Data extracts Block Start

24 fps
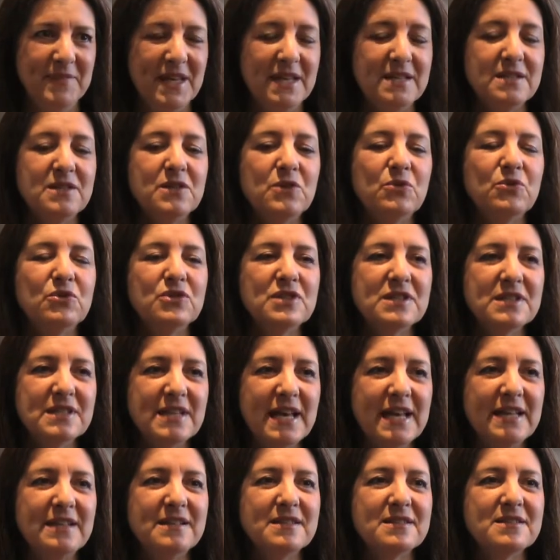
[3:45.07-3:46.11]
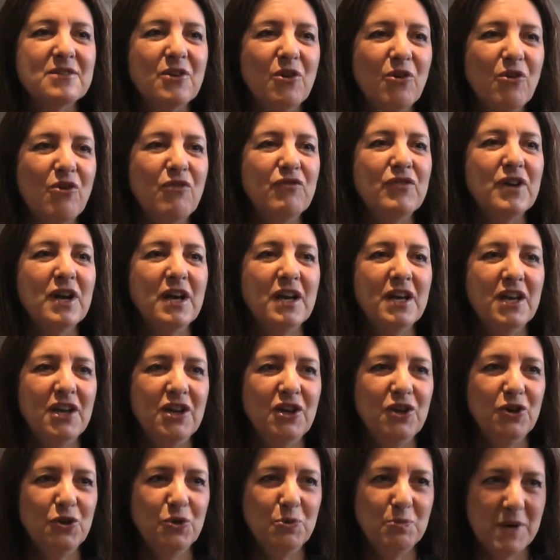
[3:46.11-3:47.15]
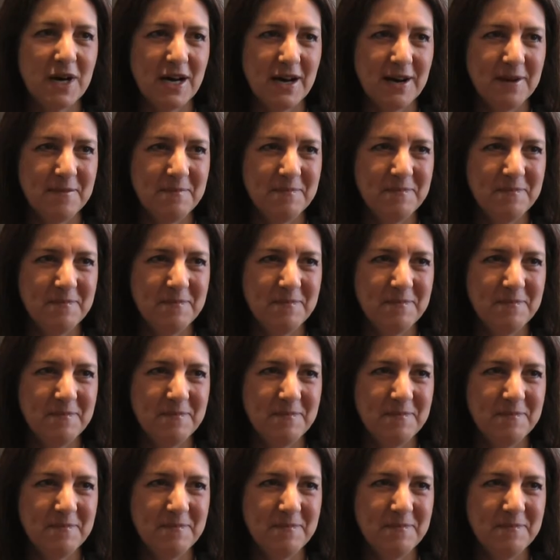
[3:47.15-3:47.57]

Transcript: is your sense of humour.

Data extracts Block End

Task brief: Print every entry exactly as written, without the pictures.

Result of this task:
24 fps
[3:45.07-3:46.11]
[3:46.11-3:47.15]
[3:47.15-3:47.57]

Transcript: is your sense of humour.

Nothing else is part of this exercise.